Gov. J.B. Pritzker signed a measure Wednesday to consolidate 649 downstate police and fire pension funds into two funds in an effort to boost investment returns and ease pension costs for municipalities and taxpayers.
Outside of Chicago, those 649 funds have about $12 billion in combined unfunded pension liabilities. The average funding ratio for those funds was about 55 percent. Some local governments’ entire share of property taxes goes directly into pensions. In some municipalities, it’s not enough.
The new law passed this fall and takes effect immediately. It was the product of the governor’s task force on pension consolidation, which produced a report before the fall session.
“This pension task force was really looking specifically at how to consolidate the investment returns for purposes of investment returns and came up with some really good ideas in order to get there,” Pritzker said.
Local pension boards will continue to make decisions on benefits, the governor said.
“Those will be made at the local level by the people who sit on those local boards,” Pritzker said. “Those local boards are not going to be making investment decisions however, and that’s really, again, how we’ll bring billions of dollars into the system.”
The Illinois Municipal League, a group that lobbies state government on behalf of local governments, supported the bill.
“This is a good first step forward on the complicated and comprehensive issue of pension reform,” Illinois Municipal League Executive Director Brad Cole said.
Statewide police and firefighter groups also backed the measure.
However, concerns remain for some in local government.

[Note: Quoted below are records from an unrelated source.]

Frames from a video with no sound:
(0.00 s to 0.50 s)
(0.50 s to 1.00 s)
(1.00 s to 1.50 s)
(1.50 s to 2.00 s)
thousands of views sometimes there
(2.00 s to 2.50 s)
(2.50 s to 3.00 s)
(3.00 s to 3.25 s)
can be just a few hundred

Last week, Springfield Alderman Joe McMenamin said the measure would take away from cities the ability to set an expected rate of return for pension investments.
“It’s going to be set by the state,” McMenamin said. “Now we don’t know if they’re going to be more conservative, which I hope they will be, or more loose with their rate of return suggestions.”

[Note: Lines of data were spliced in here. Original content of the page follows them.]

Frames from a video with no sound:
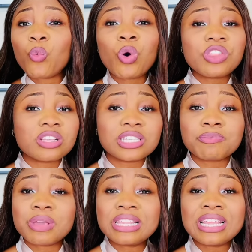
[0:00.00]
What does
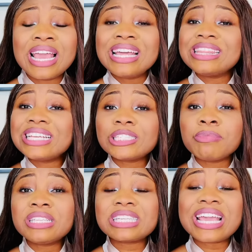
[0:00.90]
this mean? This
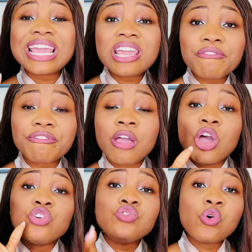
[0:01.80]
means if
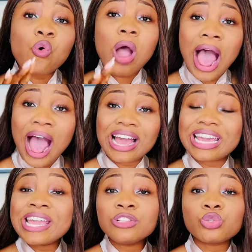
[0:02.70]
you
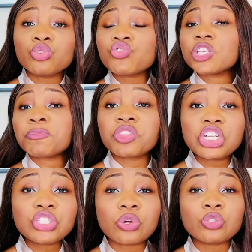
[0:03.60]
are into
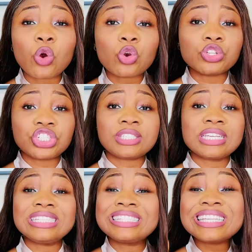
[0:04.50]
transportation or
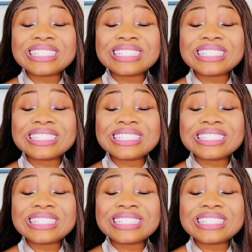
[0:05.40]
logistics,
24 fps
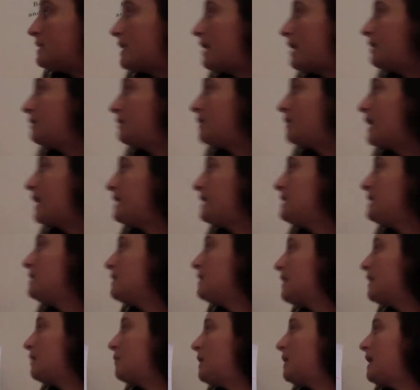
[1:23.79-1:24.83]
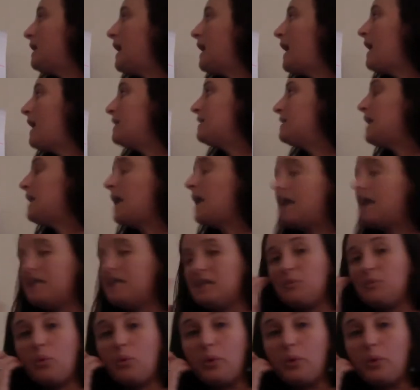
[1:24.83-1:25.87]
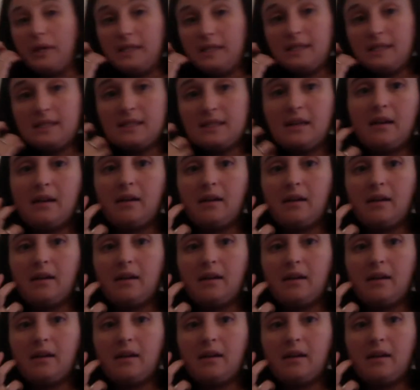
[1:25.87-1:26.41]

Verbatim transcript: that a line segment has endpoints.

If pension investments come in lower than the estimated rate of return when cities budget for annual pension payments, taxpayers are on the hook for the difference.
McMenamin also warned that past pension fixes haven’t always been successful.
“This latest consolidation is not light at the end of the tunnel, in fact, it might be the opposite of light at the end of the tunnel for all we know,” McMenamin said.
Critics of the measure said it would increase benefits for Tier II pensions adding to costs. The governor’s office said the estimated cost is up to $95 million, but projected investment gains from consolidation could generate between $820 million to $2.5 billion by maximizing investment returns.